A who's who of royals-in-waiting, including Britain's Prince Charles, Spain's Prince Felipe and Japan's Prince Naruhito and his wife, Crown Princess Masako, are attending the ceremony.

Dutch anti-Monarchy activists prepare banners for a demonstration in The Hague, April 29, 2013
Members of a Dutch anti-Monarchy activist group 'Het is 2013' prepare banners for a demonstration against the upcoming investiture of the country's new King, in The Hague, Netherlands, on April 29, 2013.

Princess Masako is on her first trip abroad in nearly seven years, while Prince Charles also attended Beatrix's enthronement in 1980.

That day was marred by violent protests and running street battles over a housing crisis that left the city looking like a war zone.

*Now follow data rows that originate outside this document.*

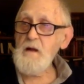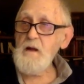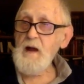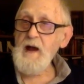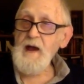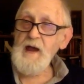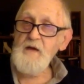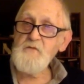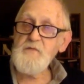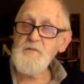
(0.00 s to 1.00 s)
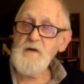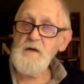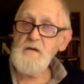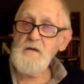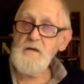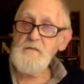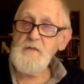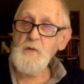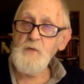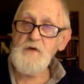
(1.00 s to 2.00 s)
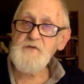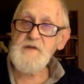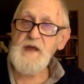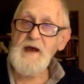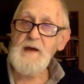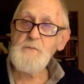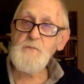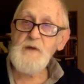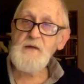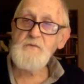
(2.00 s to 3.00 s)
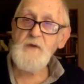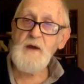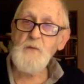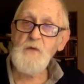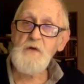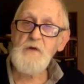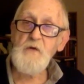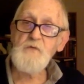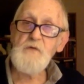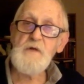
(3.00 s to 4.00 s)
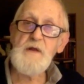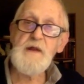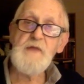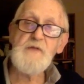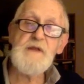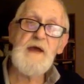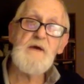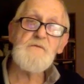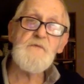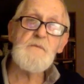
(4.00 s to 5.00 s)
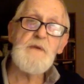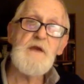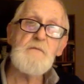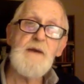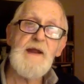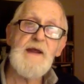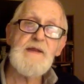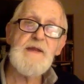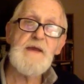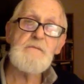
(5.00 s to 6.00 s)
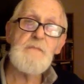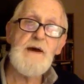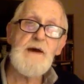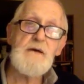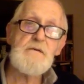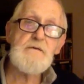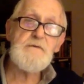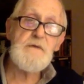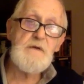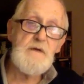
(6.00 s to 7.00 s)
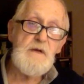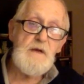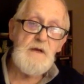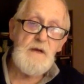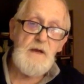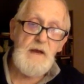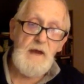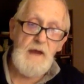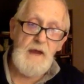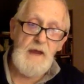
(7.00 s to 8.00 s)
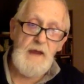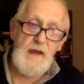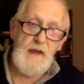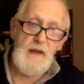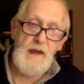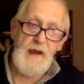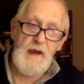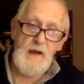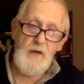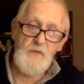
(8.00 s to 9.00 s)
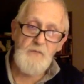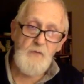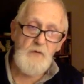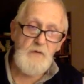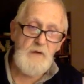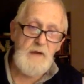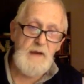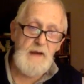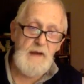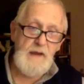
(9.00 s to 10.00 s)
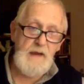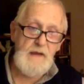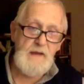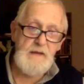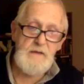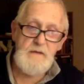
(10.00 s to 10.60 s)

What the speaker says: I have, there was a time whenever I worked over in another town from here, about 18 miles, and I got off work and I headed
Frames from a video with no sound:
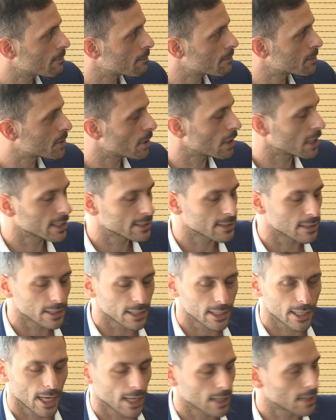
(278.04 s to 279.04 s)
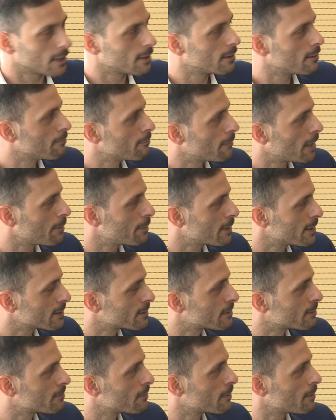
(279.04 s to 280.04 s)
certainly as a litigator, maybe
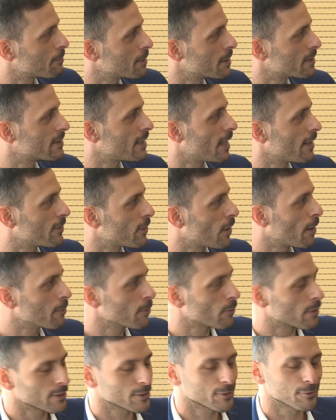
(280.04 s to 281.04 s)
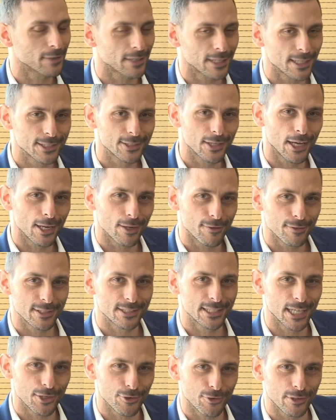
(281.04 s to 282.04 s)
it's a bit sad that I'm the one that's really excited about the
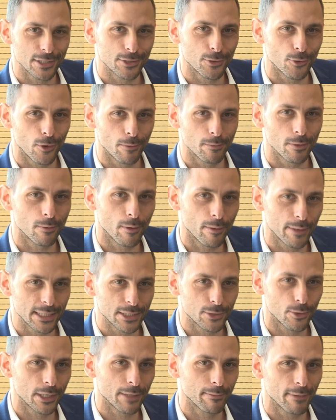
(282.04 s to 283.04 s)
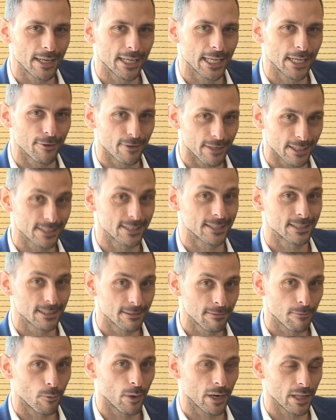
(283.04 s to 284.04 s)
statutory tort, but what we're talking about here is
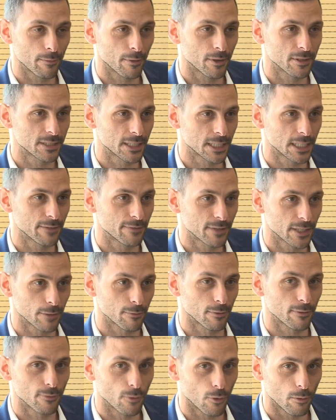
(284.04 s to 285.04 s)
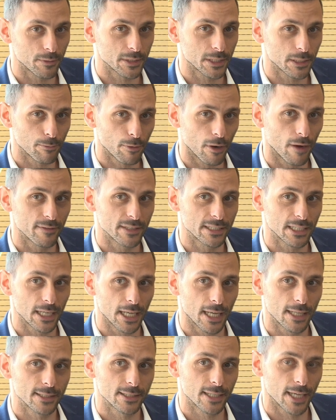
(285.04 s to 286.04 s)
one of the most significant reforms in the privacy
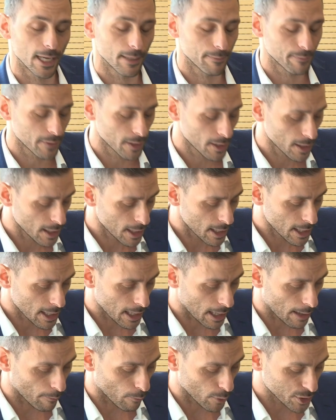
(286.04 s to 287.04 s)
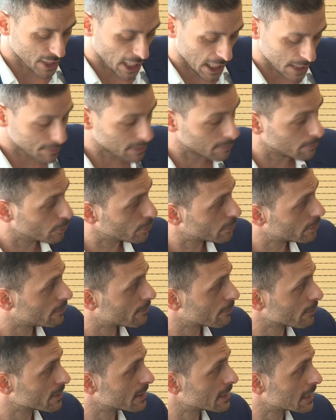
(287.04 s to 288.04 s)
landscape, which has been mooted
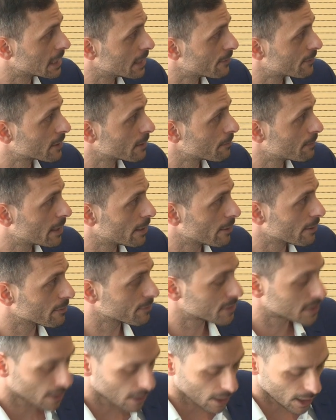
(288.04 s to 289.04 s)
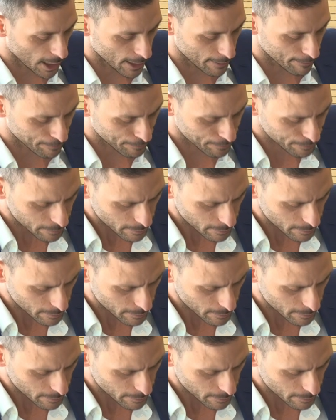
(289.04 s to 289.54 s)
for a significant period of time.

Anti-royalists this time have been allotted six locations in Amsterdam to stage protests. But only one has been booked by Republicans planning playful protests, including by wearing white.

Preparations for the day have been overshadowed by a rancorous debate about the event's official song, known as the Koningslied, which many considered ill-fitting, with its mix of traditional and rap music.

The nation will now sing the Koningslied as one on Tuesday evening, just before the royal family heads off on a water pageant behind Amsterdam's central train station.

The day will also be tinged with sadness for Maxima, whose father, Jorge Zorreguieta, and mother will be notable by their absence.

Zorreguieta, 85, a minister under the notorious Argentine regime of general Jorge Videla in the 1970s, also had to miss his daughter's 2002 marriage because of doubts over his role in the murderous junta.

Maxima is largely responsible for having made her husband popular after an allegedly boozy youth which earned him the nickname "Prince Pils".

Ever smiling, she has mastered the Dutch language and even taken a charity swim in Amsterdam's canals, endearing herself further in a country that expects their royals to be at once normal and regal.

Speaking ahead of the enthronement, Willem-Alexander said that "people can address me as they wish because then they can feel comfortable."

He stressed he wanted to "be a king that can bring society together, representative and encouraging in the 21st century".